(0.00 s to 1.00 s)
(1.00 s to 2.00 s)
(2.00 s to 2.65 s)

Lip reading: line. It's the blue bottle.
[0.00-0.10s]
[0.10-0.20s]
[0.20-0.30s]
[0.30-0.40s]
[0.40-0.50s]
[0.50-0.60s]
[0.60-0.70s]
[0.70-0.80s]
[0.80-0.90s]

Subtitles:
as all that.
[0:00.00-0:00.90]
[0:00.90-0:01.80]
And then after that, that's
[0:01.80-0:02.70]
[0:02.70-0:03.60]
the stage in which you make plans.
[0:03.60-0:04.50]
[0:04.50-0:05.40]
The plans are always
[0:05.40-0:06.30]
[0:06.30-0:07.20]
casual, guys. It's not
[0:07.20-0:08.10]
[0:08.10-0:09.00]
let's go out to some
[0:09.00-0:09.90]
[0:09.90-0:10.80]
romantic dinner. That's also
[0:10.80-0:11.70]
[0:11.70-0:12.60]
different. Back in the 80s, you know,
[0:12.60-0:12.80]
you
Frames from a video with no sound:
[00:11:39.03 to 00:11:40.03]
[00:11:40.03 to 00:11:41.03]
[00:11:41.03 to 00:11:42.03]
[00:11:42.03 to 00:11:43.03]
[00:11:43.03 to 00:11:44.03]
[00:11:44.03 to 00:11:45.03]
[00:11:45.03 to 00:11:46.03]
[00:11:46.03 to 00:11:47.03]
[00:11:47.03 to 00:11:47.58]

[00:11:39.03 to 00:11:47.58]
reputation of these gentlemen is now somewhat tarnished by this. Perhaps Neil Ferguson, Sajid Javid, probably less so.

........

What you should do:
Your task is to transcribe, with no changes, only the lines of the listing above that lie between the line holding "[0:09.90-0:10.80]" and the line holding "[00:11:41.03 to 00:11:42.03]", inclusive.

Answer box:
[0:09.90-0:10.80]
romantic dinner. That's also
[0:10.80-0:11.70]
[0:11.70-0:12.60]
different. Back in the 80s, you know,
[0:12.60-0:12.80]
you
Frames from a video with no sound:
[00:11:39.03 to 00:11:40.03]
[00:11:40.03 to 00:11:41.03]
[00:11:41.03 to 00:11:42.03]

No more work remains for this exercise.